* _WHAT YOU ARE ASKED TO DO_: Leave every picture out. Set down all the lines below exactly.

(Stored data)
Content starts

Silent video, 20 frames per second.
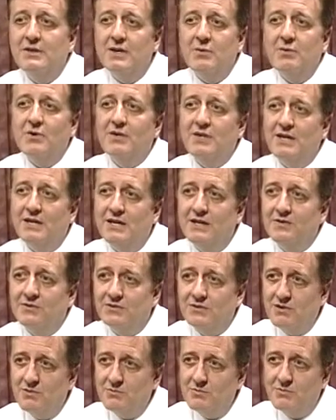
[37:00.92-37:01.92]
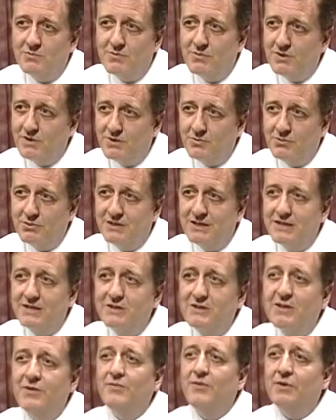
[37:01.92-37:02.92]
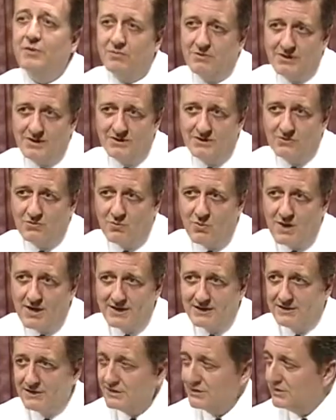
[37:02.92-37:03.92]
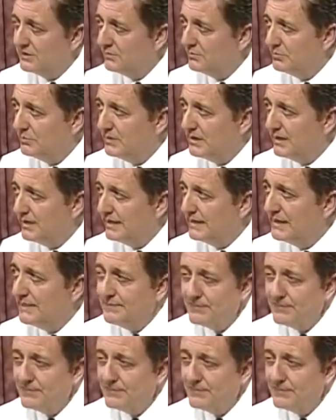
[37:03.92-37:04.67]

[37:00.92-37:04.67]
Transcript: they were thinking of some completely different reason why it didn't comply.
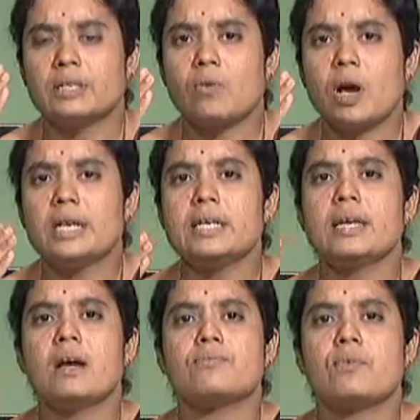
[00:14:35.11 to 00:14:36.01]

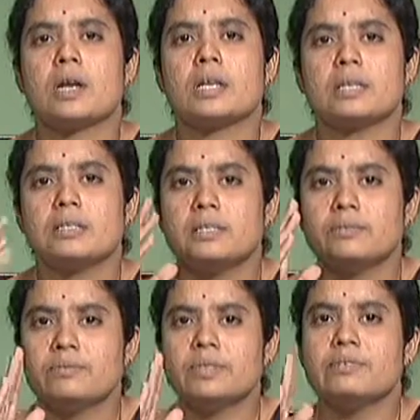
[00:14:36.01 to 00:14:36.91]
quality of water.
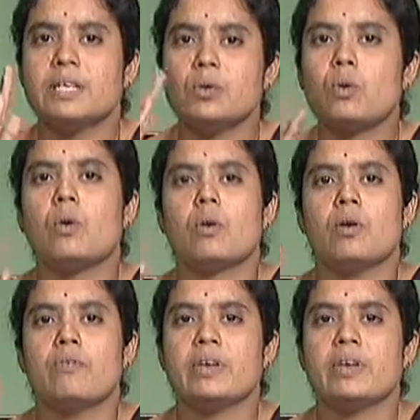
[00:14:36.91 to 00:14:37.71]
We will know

Content ends

* _OUTPUT FOR THIS EXERCISE_:
Silent video, 20 frames per second.
[37:00.92-37:01.92]
[37:01.92-37:02.92]
[37:02.92-37:03.92]
[37:03.92-37:04.67]

[37:00.92-37:04.67]
Transcript: they were thinking of some completely different reason why it didn't comply.
[00:14:35.11 to 00:14:36.01]

[00:14:36.01 to 00:14:36.91]
quality of water.
[00:14:36.91 to 00:14:37.71]
We will know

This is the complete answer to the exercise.